* _WHAT TO WORK ON_:
Where does the string "with" appear in the records? Copy each line that holds it.

Records from a collection
|---|
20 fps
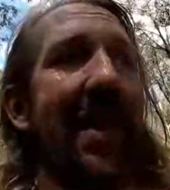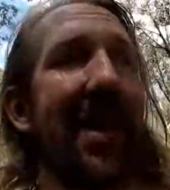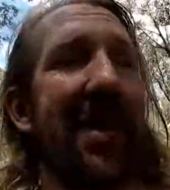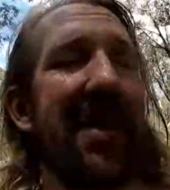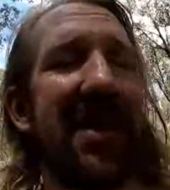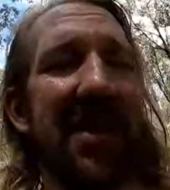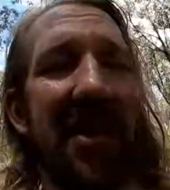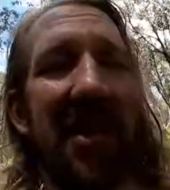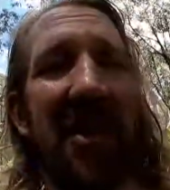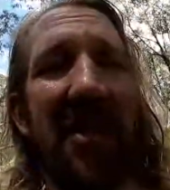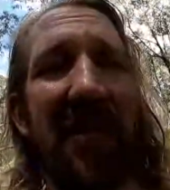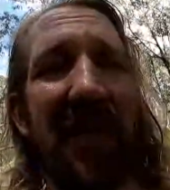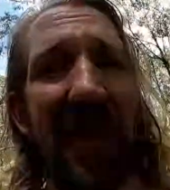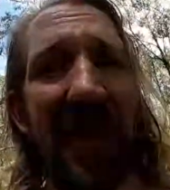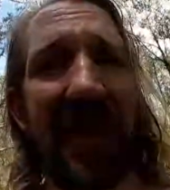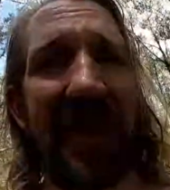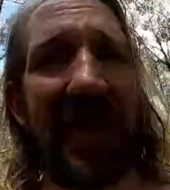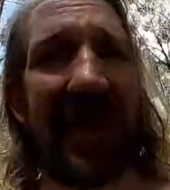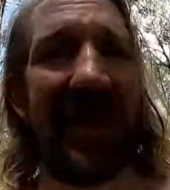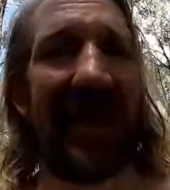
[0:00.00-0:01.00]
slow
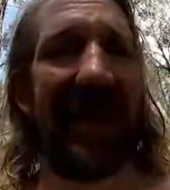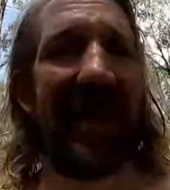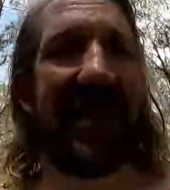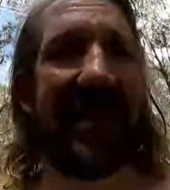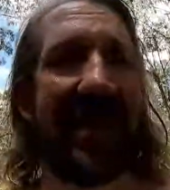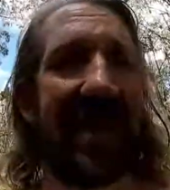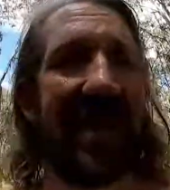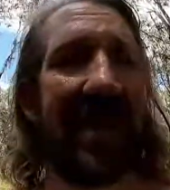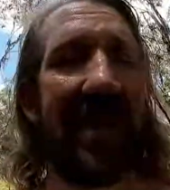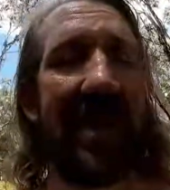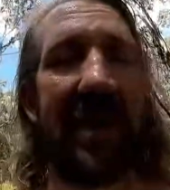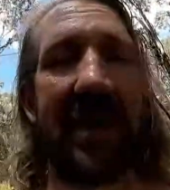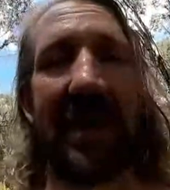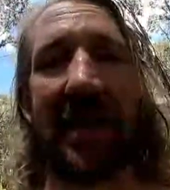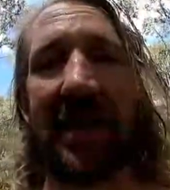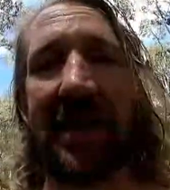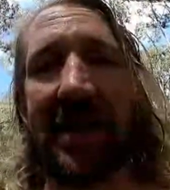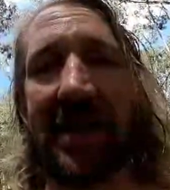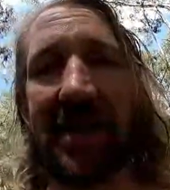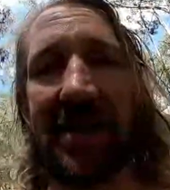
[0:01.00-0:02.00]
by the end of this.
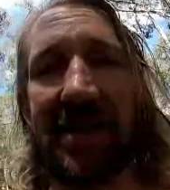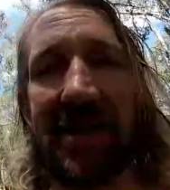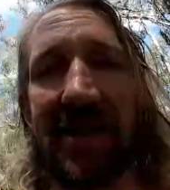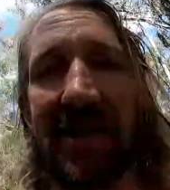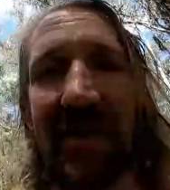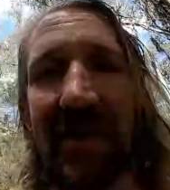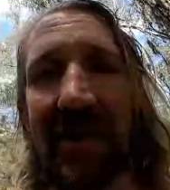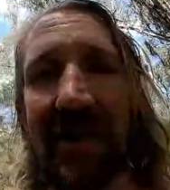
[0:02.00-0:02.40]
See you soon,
|---|
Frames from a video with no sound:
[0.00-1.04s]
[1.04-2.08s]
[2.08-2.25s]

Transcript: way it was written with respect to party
|---|
* _SOLUTION FOR THIS TASK_:
Frames from a video with no sound:
Transcript: way it was written with respect to party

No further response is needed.